The future research studies building prediction models for software quality can also benefit from our results by favoring smaller modules in their prediction mechanism and by taking the cost-effectiveness issues discussed in this paper into account.

8 Conclusion

The nature of the relationship between module size and defect proneness is important because it can affect various decisions about how to apply focused quality assurance activities.

The evidence obtained from this study using the module-level size and defect data from ten different software products consistently showed that there is a power-law relationship between size and defect proneness with the latter increasing at a slower rate. This evidence clearly supports our hypothesis that smaller modules are proportionally more defect prone. The earlier perception among practitioners and researchers about a linear size-defect relationship could have been caused by the fact that the functional form of this relationship was not investigated in depth earlier, or because, they were more interested in or focused on only certain size ranges in the entire size spectrum (e.g., only smaller modules). We suggest that the practitioners take our findings into account in their testing and inspection prioritizations.

We have adequate confidence in the validity of our results considering that ten different products were analyzed in this replicated study, which confirmed the findings from the Mozilla project presented in the PROMISE 2007 Workshop (Koru et al. 2007).

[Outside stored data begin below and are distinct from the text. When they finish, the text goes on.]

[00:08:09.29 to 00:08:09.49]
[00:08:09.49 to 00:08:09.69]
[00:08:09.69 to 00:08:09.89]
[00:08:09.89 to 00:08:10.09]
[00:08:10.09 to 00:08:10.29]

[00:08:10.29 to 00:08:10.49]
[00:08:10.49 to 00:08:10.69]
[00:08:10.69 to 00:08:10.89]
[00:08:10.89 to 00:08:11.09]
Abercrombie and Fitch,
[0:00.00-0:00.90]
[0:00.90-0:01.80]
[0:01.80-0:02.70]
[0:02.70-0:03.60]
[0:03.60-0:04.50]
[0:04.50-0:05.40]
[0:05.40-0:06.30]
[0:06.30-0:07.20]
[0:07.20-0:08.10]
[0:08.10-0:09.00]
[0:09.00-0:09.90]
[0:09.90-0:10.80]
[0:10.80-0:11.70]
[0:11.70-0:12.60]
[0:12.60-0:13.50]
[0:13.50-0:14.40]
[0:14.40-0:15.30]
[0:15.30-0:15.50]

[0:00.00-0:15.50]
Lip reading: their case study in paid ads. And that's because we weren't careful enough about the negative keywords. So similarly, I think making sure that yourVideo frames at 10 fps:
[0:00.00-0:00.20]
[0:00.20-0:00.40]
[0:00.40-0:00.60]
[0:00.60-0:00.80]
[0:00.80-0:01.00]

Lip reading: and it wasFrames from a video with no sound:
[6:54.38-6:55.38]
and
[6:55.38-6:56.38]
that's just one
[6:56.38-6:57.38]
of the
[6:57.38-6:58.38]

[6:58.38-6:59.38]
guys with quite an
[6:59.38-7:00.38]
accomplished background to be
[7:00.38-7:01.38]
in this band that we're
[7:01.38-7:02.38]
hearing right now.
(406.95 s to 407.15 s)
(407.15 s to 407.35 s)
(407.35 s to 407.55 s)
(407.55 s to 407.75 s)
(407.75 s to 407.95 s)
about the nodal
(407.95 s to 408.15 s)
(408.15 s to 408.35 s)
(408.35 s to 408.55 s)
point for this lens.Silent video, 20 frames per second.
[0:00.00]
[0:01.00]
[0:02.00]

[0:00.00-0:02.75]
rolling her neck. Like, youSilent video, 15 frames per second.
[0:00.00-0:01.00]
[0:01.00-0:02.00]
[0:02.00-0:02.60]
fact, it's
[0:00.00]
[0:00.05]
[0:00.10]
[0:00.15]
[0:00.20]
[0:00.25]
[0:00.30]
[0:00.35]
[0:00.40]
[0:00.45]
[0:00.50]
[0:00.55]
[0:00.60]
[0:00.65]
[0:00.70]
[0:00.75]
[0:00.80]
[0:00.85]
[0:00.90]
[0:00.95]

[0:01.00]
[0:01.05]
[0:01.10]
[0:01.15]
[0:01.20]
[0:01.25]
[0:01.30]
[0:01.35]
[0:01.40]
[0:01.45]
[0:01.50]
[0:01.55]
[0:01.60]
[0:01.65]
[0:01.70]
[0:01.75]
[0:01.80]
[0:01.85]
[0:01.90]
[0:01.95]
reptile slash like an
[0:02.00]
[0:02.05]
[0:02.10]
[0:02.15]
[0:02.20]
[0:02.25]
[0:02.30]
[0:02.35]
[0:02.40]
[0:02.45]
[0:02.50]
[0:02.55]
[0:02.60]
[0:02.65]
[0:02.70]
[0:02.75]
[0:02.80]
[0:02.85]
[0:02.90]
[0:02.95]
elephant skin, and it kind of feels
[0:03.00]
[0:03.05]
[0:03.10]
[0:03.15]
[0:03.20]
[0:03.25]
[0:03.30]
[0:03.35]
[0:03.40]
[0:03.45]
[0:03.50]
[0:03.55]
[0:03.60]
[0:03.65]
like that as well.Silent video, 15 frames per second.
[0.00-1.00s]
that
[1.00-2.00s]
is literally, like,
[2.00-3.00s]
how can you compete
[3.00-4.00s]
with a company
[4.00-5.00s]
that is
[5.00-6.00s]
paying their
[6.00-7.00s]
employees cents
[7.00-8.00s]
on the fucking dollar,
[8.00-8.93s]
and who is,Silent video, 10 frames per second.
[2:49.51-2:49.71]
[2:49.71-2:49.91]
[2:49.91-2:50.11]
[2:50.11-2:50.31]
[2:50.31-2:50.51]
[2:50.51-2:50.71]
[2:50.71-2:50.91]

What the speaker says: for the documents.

In addition, for two commercial systems, we validated the cost effectiveness of focusing on smaller modules given limited and fixed resources for quality assurance. Therefore, we state a theory of RDP for software modules:

In large-scale software systems, smaller modules will be proportionally more defect prone compared to larger ones.

In addition to presenting interesting and significant results, this study also creates a number of interesting future research directions, especially about investigating the underlying reasons for the observed phenomenon and about building new prediction mechanisms for software quality.

Finally, the KOffice results presented in this paper are verifiable. The raw data used is publicly available in the KOffice project repository. The data sets prepared and used for analysis has been made public by the first author in the PROMISE repository. Our study is also repeatable, and it lends itself to future replicated studies considering the current availability of publicly accessible source code, defect, and data repositories.